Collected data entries
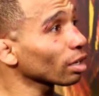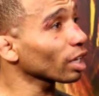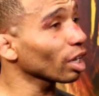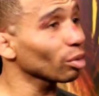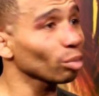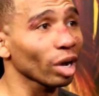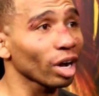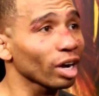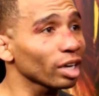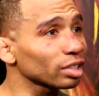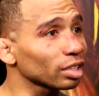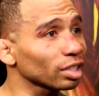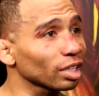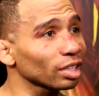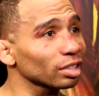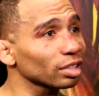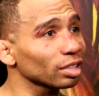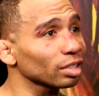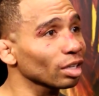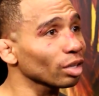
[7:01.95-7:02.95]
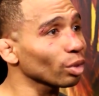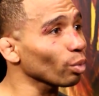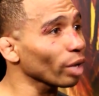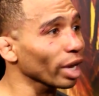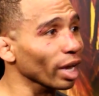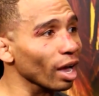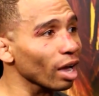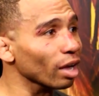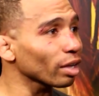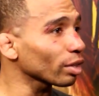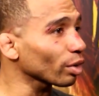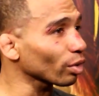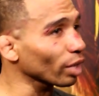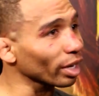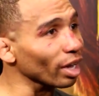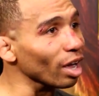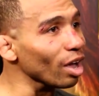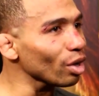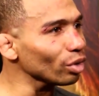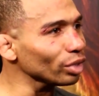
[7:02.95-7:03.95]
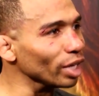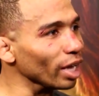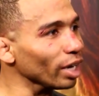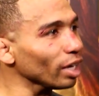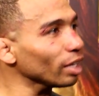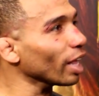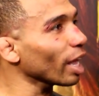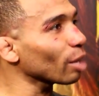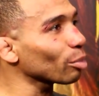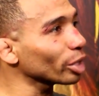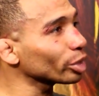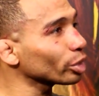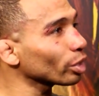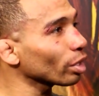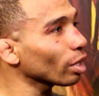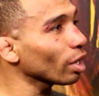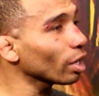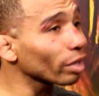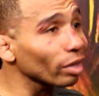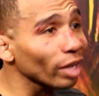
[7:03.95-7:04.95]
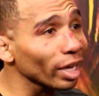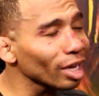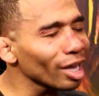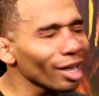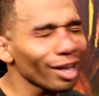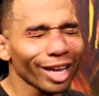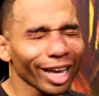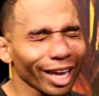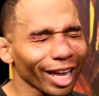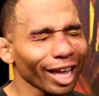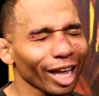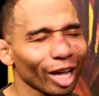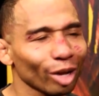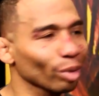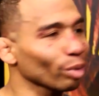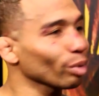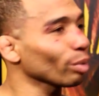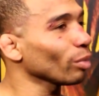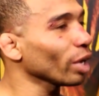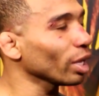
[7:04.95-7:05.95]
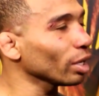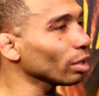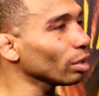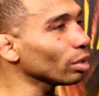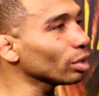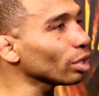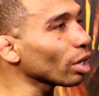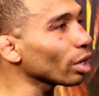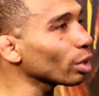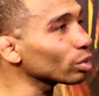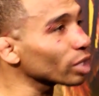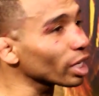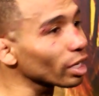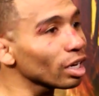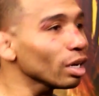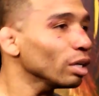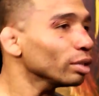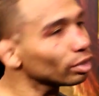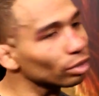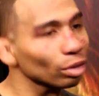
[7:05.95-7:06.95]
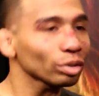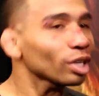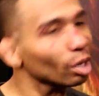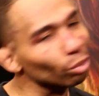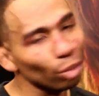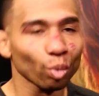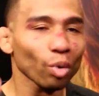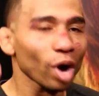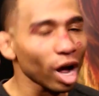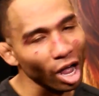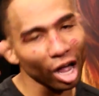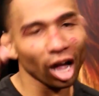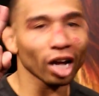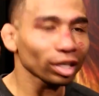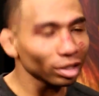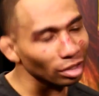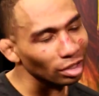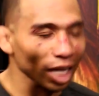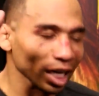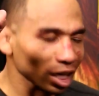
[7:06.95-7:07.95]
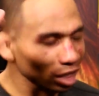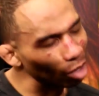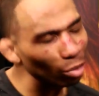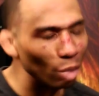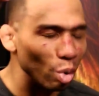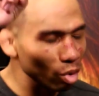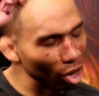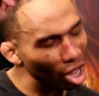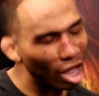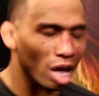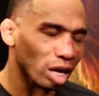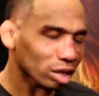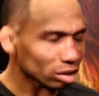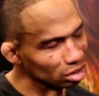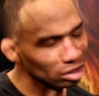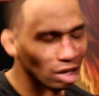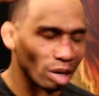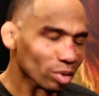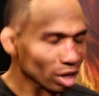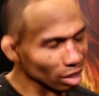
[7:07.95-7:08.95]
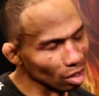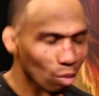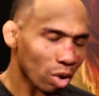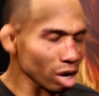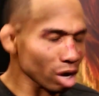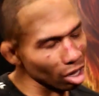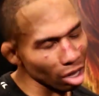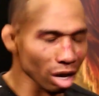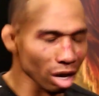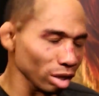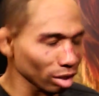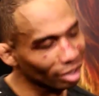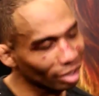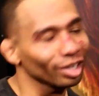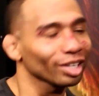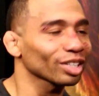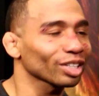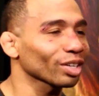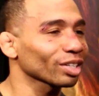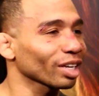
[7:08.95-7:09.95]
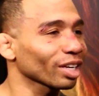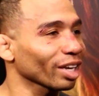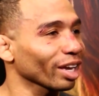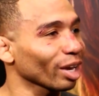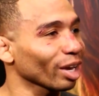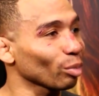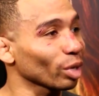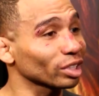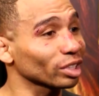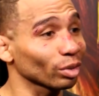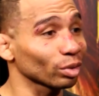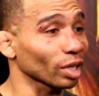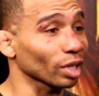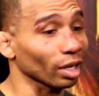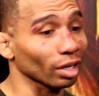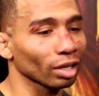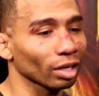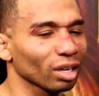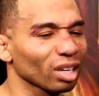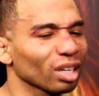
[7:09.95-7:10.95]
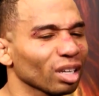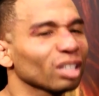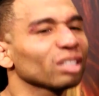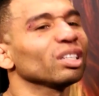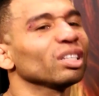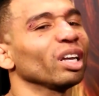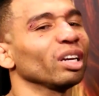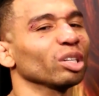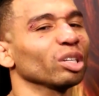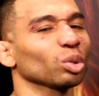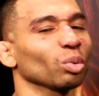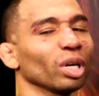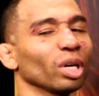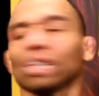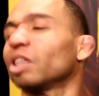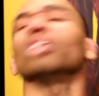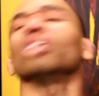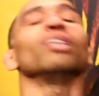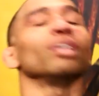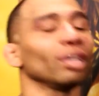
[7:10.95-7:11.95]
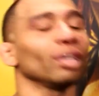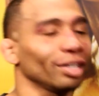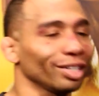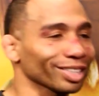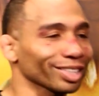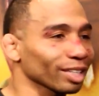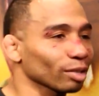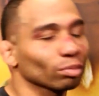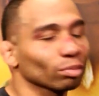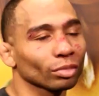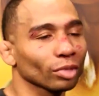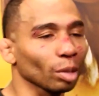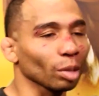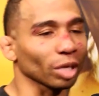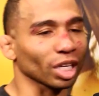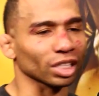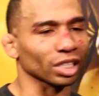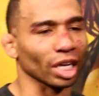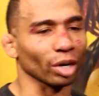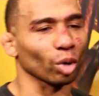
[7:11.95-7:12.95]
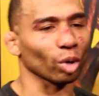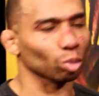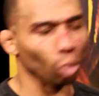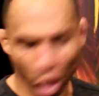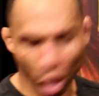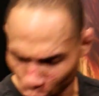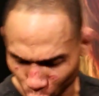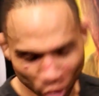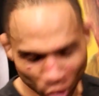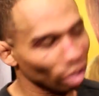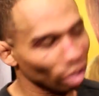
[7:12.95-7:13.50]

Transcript: Gave them hugs and kisses on the way out, and they're like, oh, daddy. They had my shirt on. They're like, eh. And my little daughter was like, you're number one. Daddy number one. Dad number one. So I was like, yeah. And my son was like, daddy, you're sweating. Ugh. And I was like, give me a kiss anyways, boy.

*What needs to be done*: Please ensure that the data above is repeated exactly, with no pictures in the copy.

*Completed task*:
[7:01.95-7:02.95]
[7:02.95-7:03.95]
[7:03.95-7:04.95]
[7:04.95-7:05.95]
[7:05.95-7:06.95]
[7:06.95-7:07.95]
[7:07.95-7:08.95]
[7:08.95-7:09.95]
[7:09.95-7:10.95]
[7:10.95-7:11.95]
[7:11.95-7:12.95]
[7:12.95-7:13.50]

Transcript: Gave them hugs and kisses on the way out, and they're like, oh, daddy. They had my shirt on. They're like, eh. And my little daughter was like, you're number one. Daddy number one. Dad number one. So I was like, yeah. And my son was like, daddy, you're sweating. Ugh. And I was like, give me a kiss anyways, boy.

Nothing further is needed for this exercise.